Exercise data:
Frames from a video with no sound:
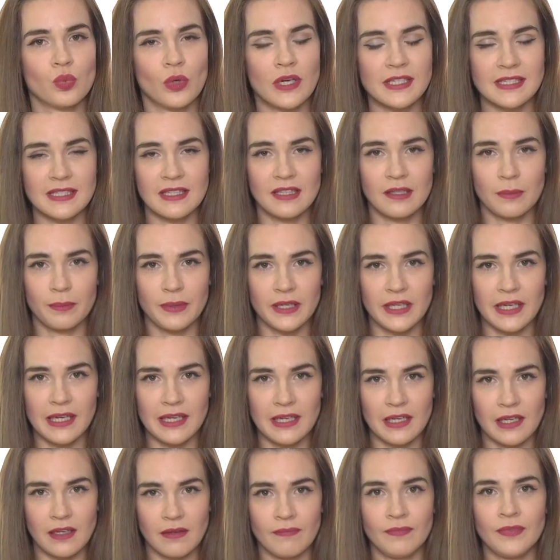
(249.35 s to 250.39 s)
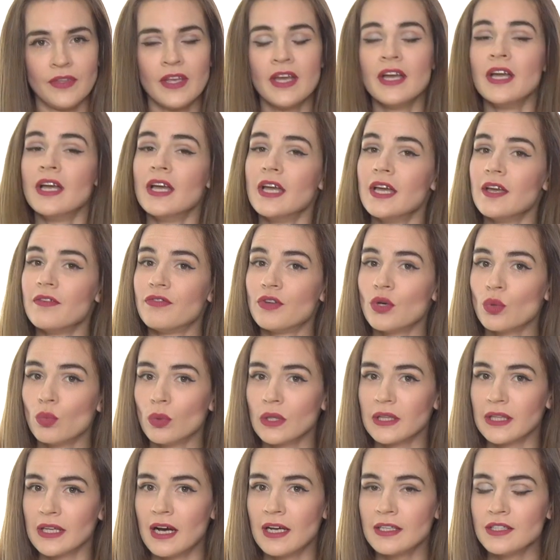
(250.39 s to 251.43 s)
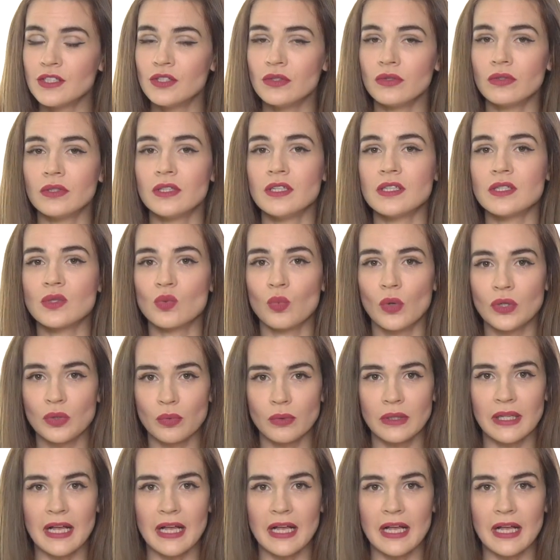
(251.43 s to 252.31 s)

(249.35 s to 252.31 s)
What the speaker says: was at the beginning. If you will not do this, what will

Exercise details:
Quote the data exactly, leaving every image out of the copy.

Your solution:
Frames from a video with no sound:
(249.35 s to 250.39 s)
(250.39 s to 251.43 s)
(251.43 s to 252.31 s)

(249.35 s to 252.31 s)
What the speaker says: was at the beginning. If you will not do this, what will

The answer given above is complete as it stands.